=== Section Start ===

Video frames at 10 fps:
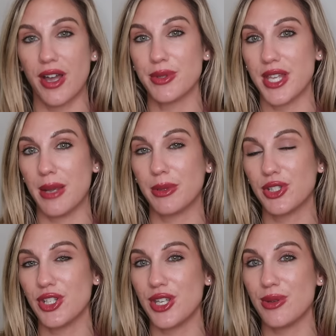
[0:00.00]
I was able
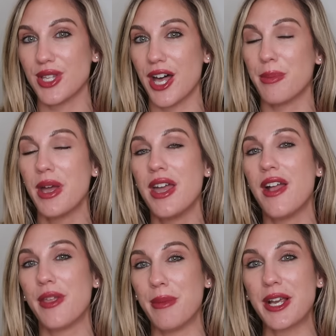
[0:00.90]
to use up
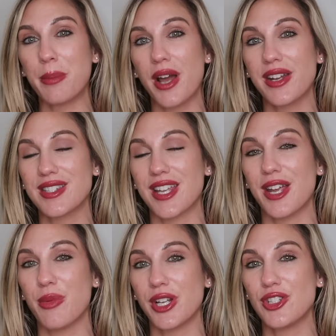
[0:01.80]
the makeup products that
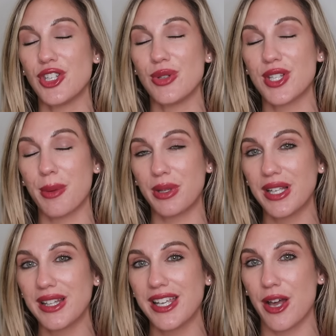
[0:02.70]
I wanted to use
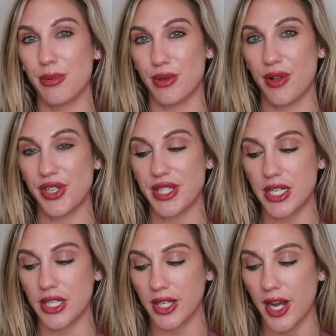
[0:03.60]
completely up throughout the
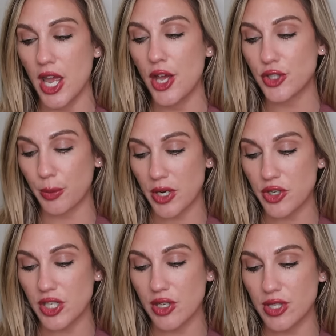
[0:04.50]
year. So
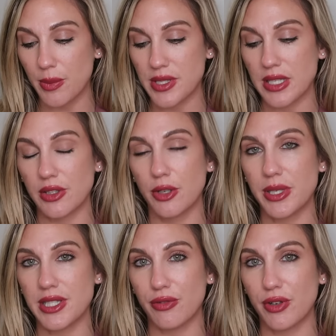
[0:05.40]
project use up is a little
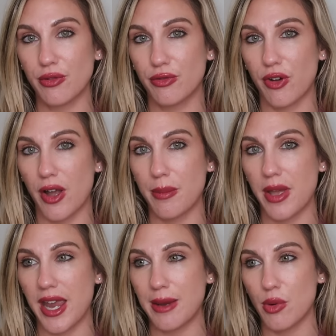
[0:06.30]
bit different from
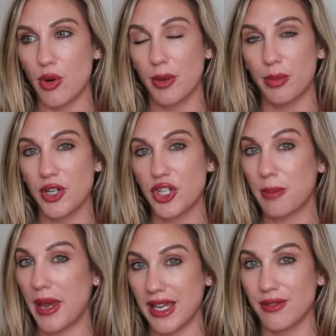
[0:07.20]
a more
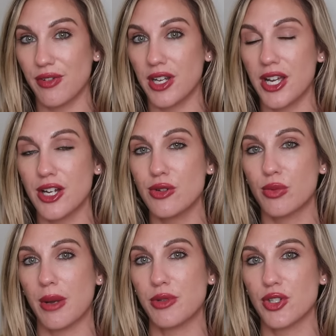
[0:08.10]
project pan
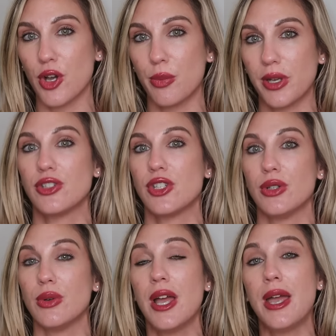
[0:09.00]
video where I'm just hoping
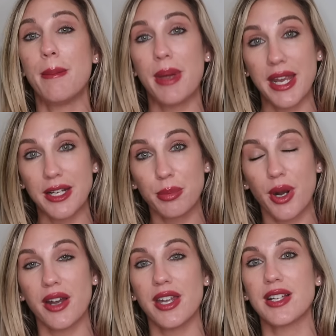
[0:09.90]
to pan
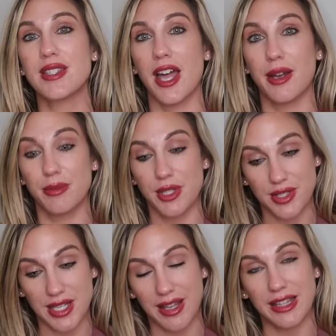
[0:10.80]
products to
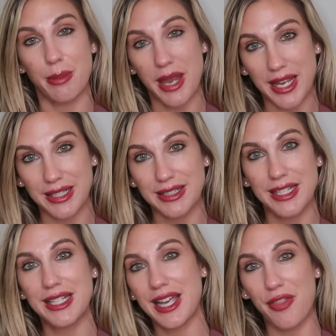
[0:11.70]
see like the
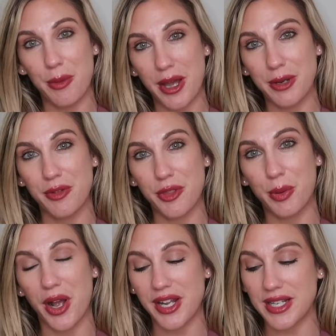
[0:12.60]
pan at the bottom of the
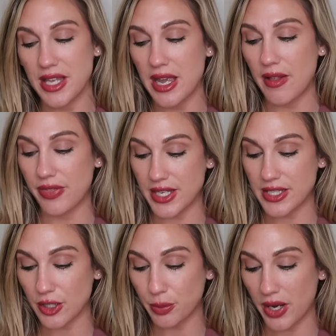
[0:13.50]
products.
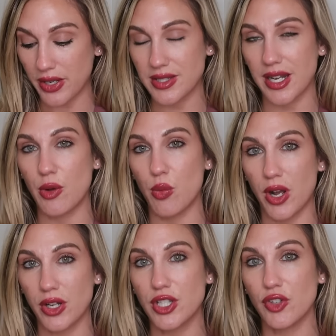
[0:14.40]
These are products that I
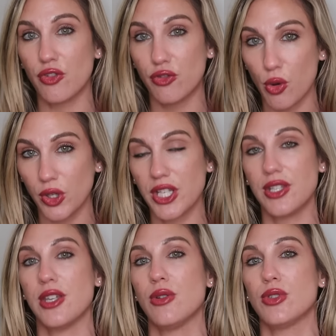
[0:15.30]
want to
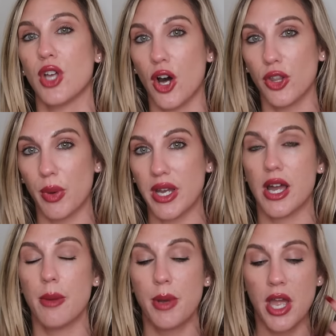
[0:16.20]
fully use all the
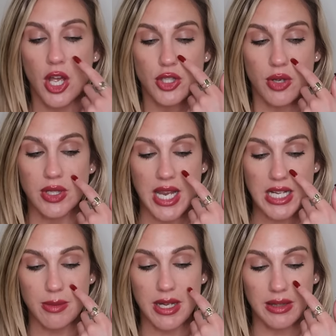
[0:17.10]
way up. So it
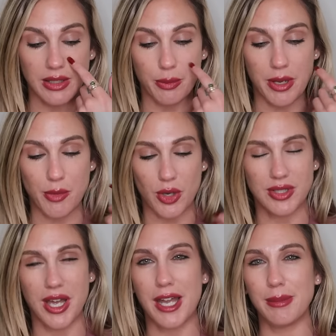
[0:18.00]
takes me a little bit
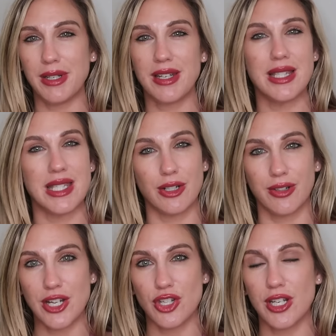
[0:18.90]
more time and
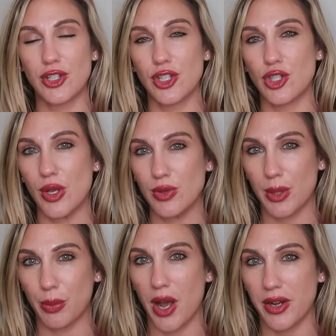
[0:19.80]
consideration to choose
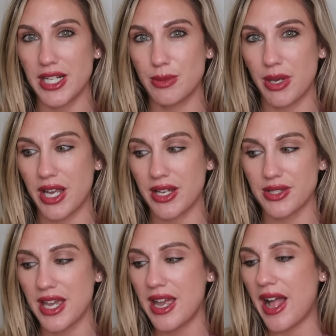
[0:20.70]
the products
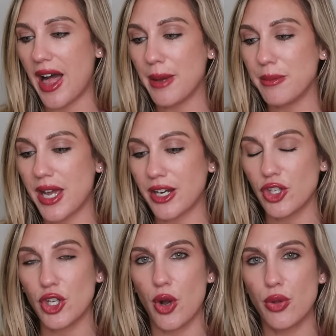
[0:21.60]
because I'm not
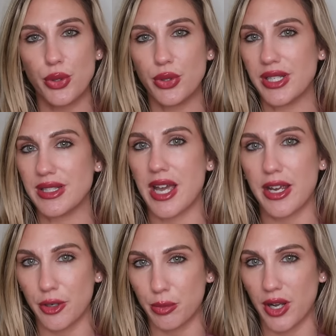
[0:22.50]
going to go through an
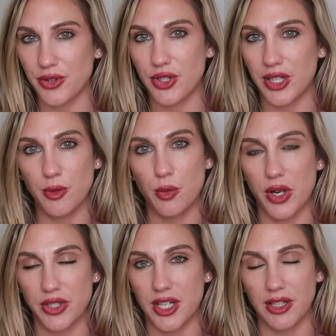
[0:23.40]
entire bronzer in
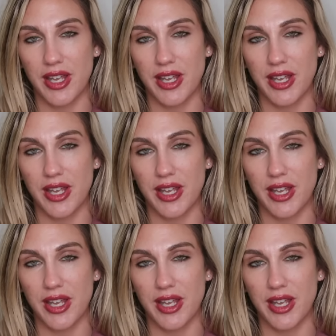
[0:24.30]
one year.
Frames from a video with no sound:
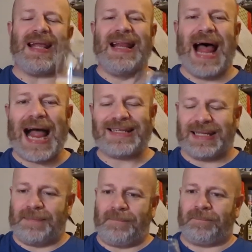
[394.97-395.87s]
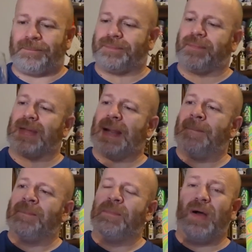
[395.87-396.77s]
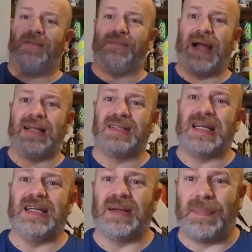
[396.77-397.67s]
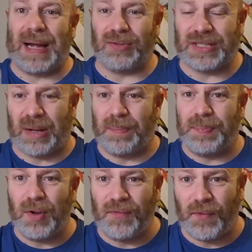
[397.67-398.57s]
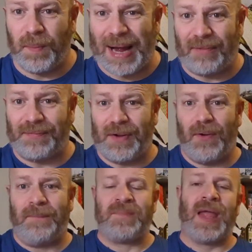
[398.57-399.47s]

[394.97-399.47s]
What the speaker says: That, my friends, is a belter. Beautiful mouthfeel.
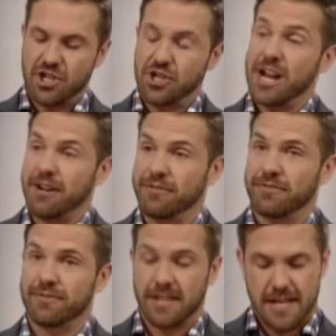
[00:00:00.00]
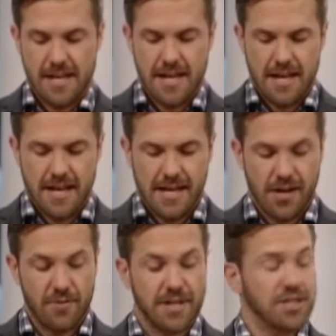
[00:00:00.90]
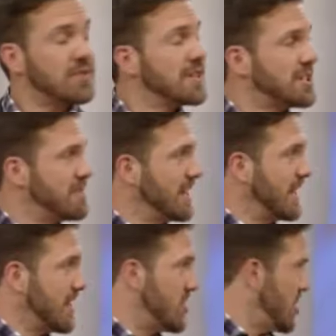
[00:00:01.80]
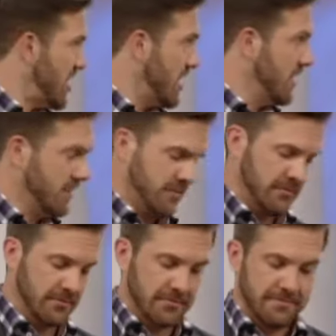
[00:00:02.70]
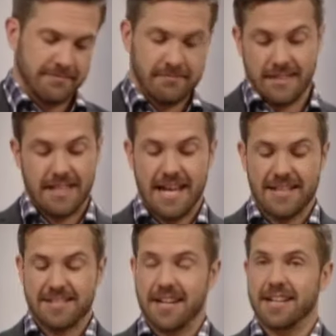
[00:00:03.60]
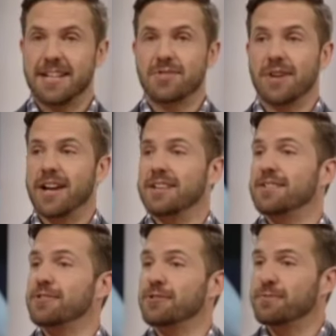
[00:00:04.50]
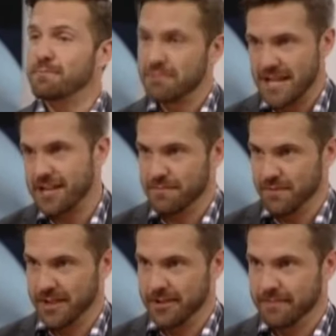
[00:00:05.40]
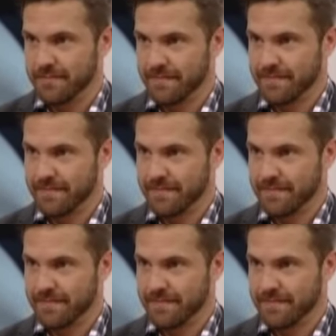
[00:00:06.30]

is a chef. He always treats me like a chicken. Last night he tried to blank me.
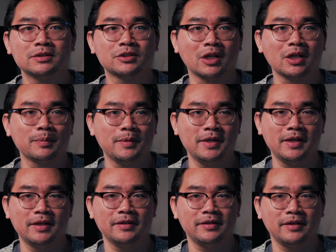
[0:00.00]

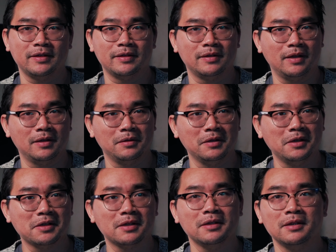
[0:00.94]
sharpness, and
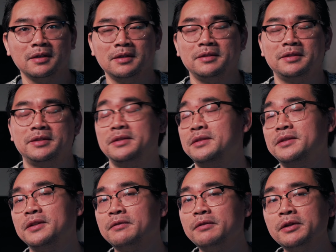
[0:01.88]
look,
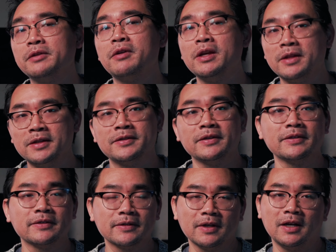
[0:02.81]
they're really great
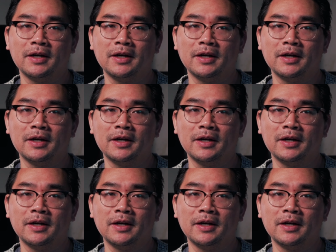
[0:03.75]
lenses.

=== Section End ===

### TRY IT
Reproduce exactly the lines above from the one with "What the speaker" through the last line of the data, keeping both ends and dropping the pictures.

### EXERCISE ANSWER
What the speaker says: That, my friends, is a belter. Beautiful mouthfeel.
[00:00:00.00]
[00:00:00.90]
[00:00:01.80]
[00:00:02.70]
[00:00:03.60]
[00:00:04.50]
[00:00:05.40]
[00:00:06.30]

is a chef. He always treats me like a chicken. Last night he tried to blank me.
[0:00.00]

[0:00.94]
sharpness, and
[0:01.88]
look,
[0:02.81]
they're really great
[0:03.75]
lenses.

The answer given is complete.